Replay can be paid for the same way the NFL does it, through a television contract. With passion and fan interest at an all-time high, getting replay added to any extension--perhaps through the BCS’ television contract--wouldn’t be a problem.

Advertisement

The bottom line should be accountability and credibility, not affordability. Any system, no matter how watered down, is better than no system at all.

Instead, we hear about logistics and the time element involved in disputing calls and having a clear distinction between college football and the NFL.

“(Replay) removes the human element from the game,” Big East commissioner Mike Tranghese says. “Errors are made, and you have to try to overcome them.”

Tell that to Tennessee coach Phillip Fulmer, whose team beat up Florida for 58 minutes only to have the game end in the final seconds on a questionable possession call from an official.

Illinois was hit twice by poor calls in the fourth quarter in that 35-31 loss to Michigan--one an erroneously called fumble that ended a potential scoring drive and another a fumble by Anthony Thomas that wasn’t called that extended the Wolverines’ game-winning drive.

Vanderbilt was hurt by a missed fumble call in a September 9 loss to Alabama, a mistake the SEC later apologized for. UCLA lost an obvious touchdown pass at Oregon on a blown call two weeks ago.

Advertisement

“I don’t know all the ramifications of having replay,” Fulmer says. “But after some of the recent things that have happened, I would be for researching it.”

The problem is, not all coaches are for the idea. Michigan coach Lloyd Carr was miffed after the Big Ten apologized for the missed calls, saying he thought the game was “relatively well-officiated.” Then again, he complained about officiating a week earlier in Michigan’s loss at UCLA.

Some coaches simply think it’s an infringement on the game, that officials should be held accountable the same way coaches and players are. But they usually aren’t. The crew that made the call on the Jabar Gaffney (non)catch in the Florida-Tennessee game missed a critical fumble call in last year’s Georgia-Georgia Tech game.

The SEC pled mea culpa on that one, too.

“If you make a mistake as a football player or a coach,” Nebraska coach Frank Solich says, “you don’t get a second chance.”

But it’s not so much a second chance as it is a second set of eyes on every play. With no national playoff, each game becomes critical in the national title chase and the race for prestigious bowl bids.
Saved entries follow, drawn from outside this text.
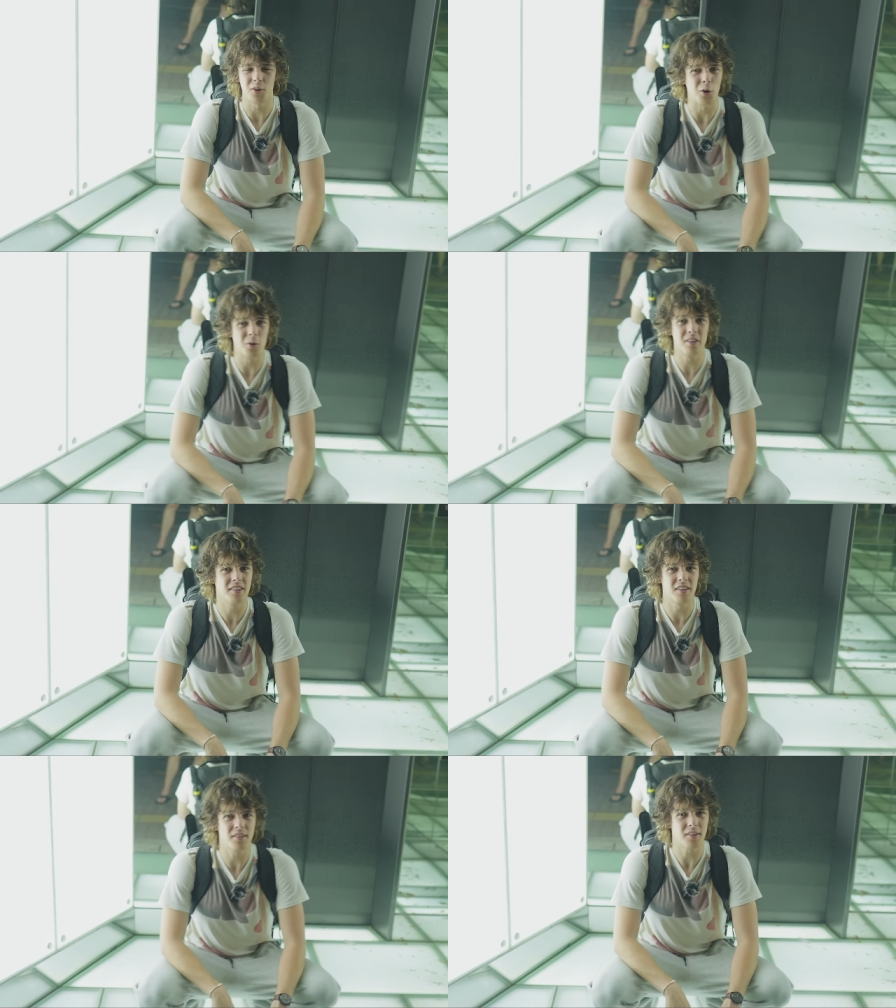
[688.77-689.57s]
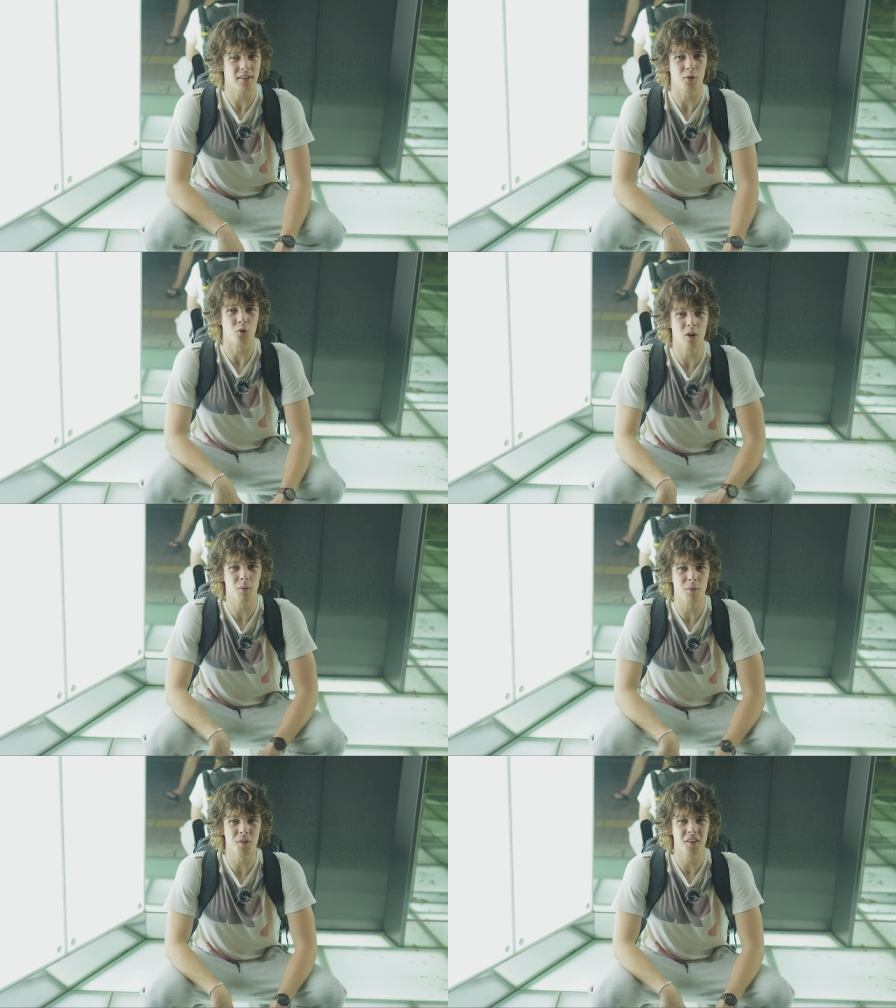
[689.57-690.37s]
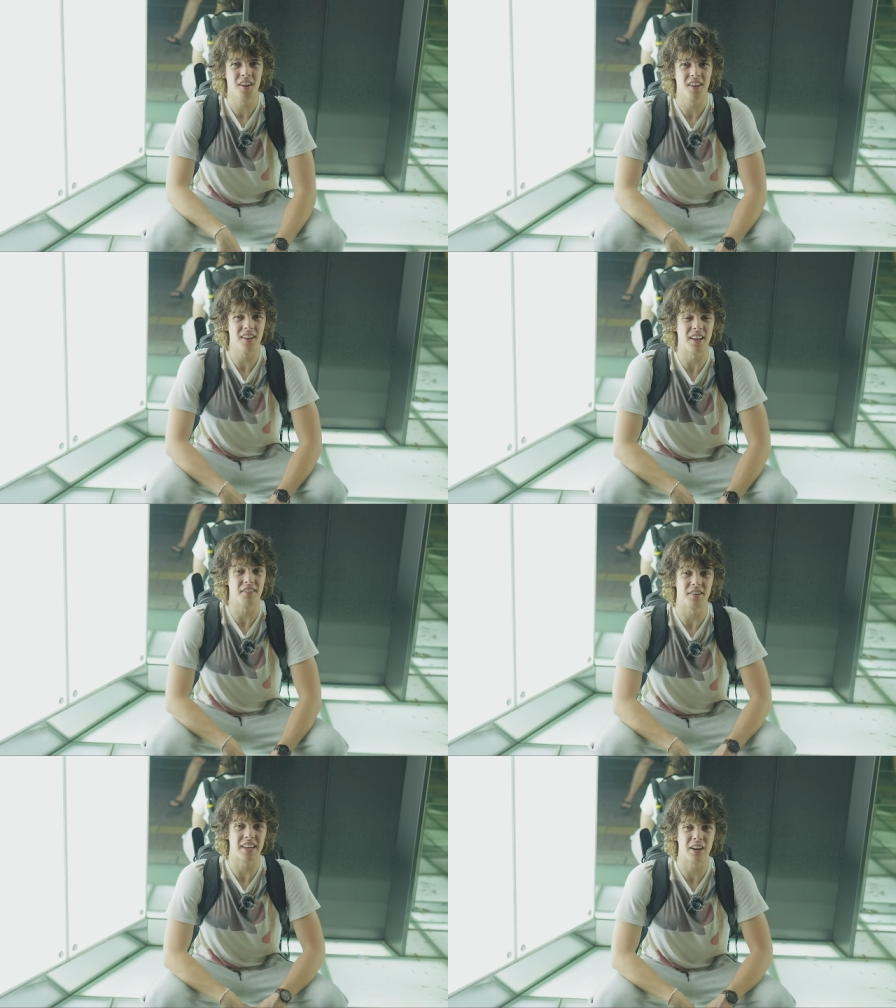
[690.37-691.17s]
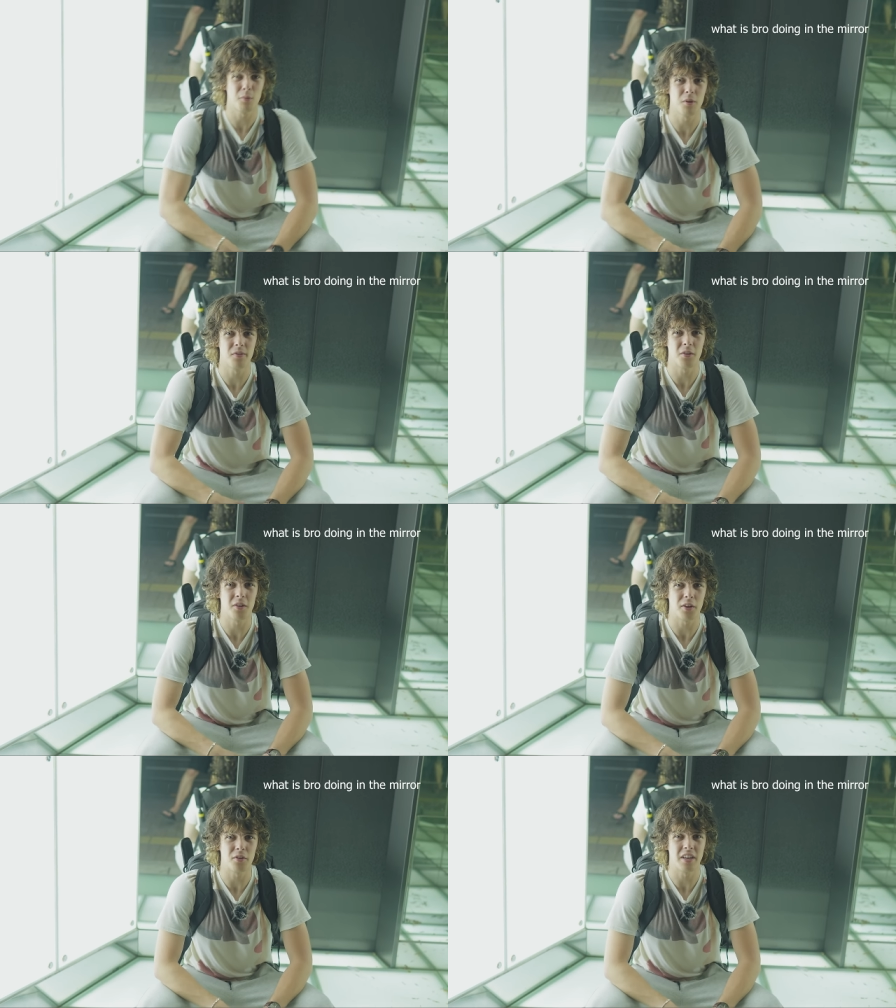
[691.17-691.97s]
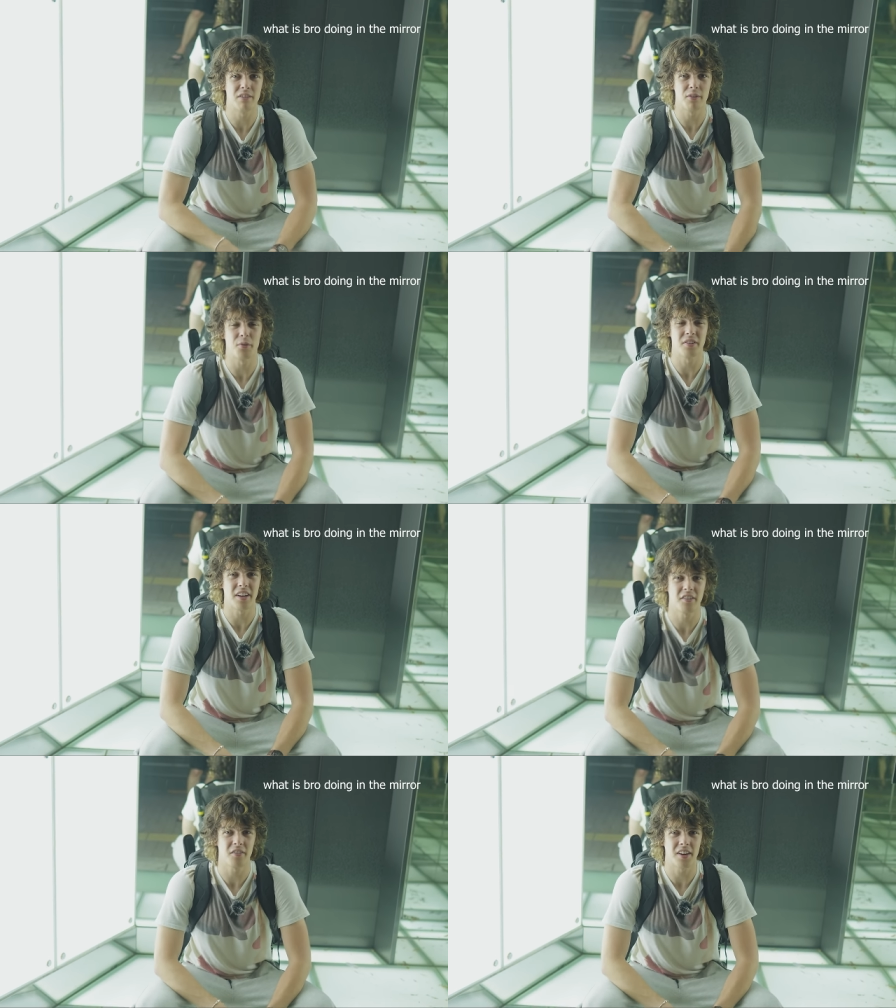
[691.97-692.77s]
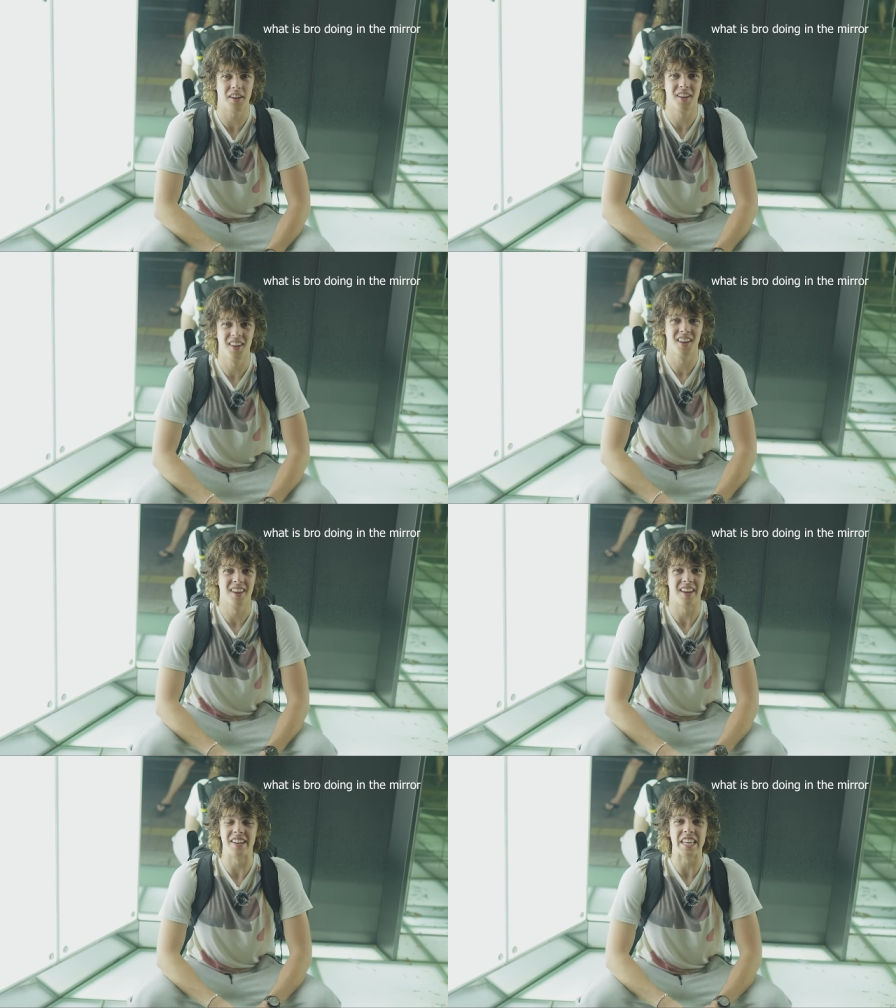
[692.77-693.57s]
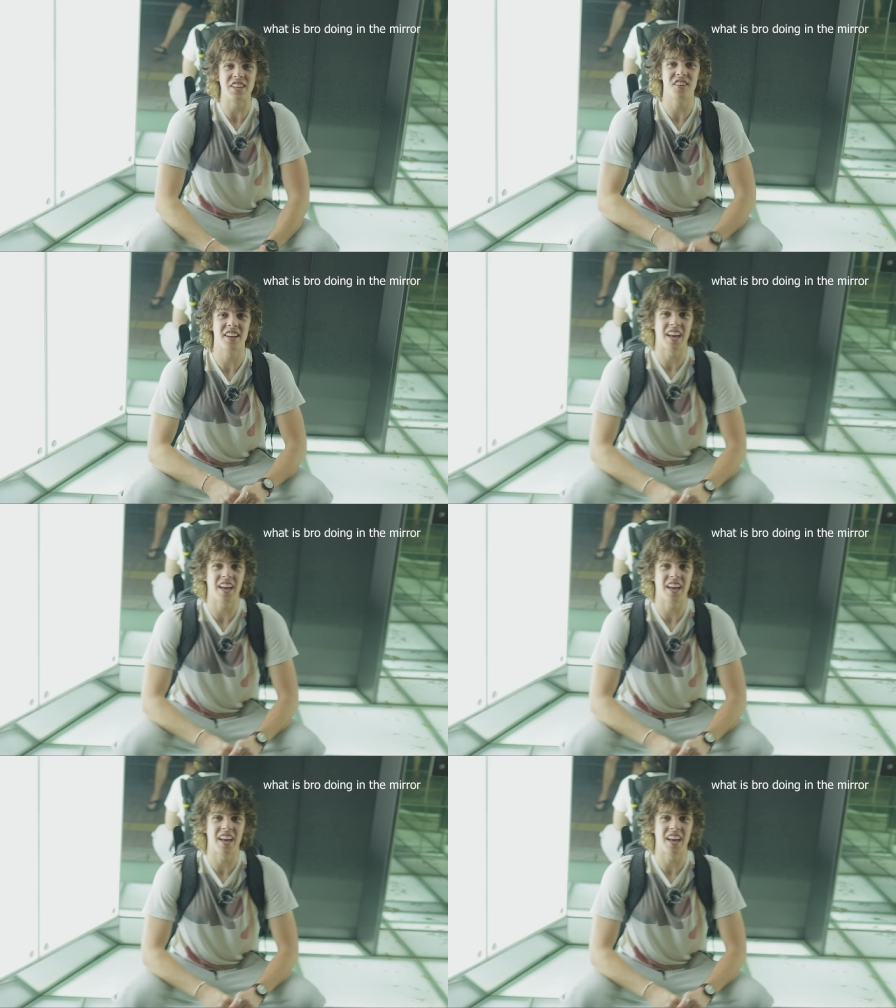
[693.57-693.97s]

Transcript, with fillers: you're always gonna feel like you're horrible and it's a terrible feeling. You'll never feel satisfied. And even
There is talk that replay could eventually be used for league championship games and the BCS bowl games. But as far as getting to those games unscathed by missed calls, well, you’re on your own.

Advertisement

“There’s just too much at stake,” Spurrier says. “We need to find a way to do it better. We need an updated version of our game.”

Or we can look at it in the same light as Charles Barkley, who so eloquently once said after getting tossed for arguing a poor call: “He made a stupid call, and it will be stupid until the day he dies. But we’re all human.”

It’s a matter of human perspective. Yours, mine and even Carr’s skewed sight. But at this point, the only perspective that matters comes from the men in black and white stripes.

And we can’t help them out.

“If you throw the cost factor out, I think it’s a great tool,” Alabama coach Mike DuBose says. “The game is faster than it has been . . . it’s more difficult to officiate the game than it has ever been.”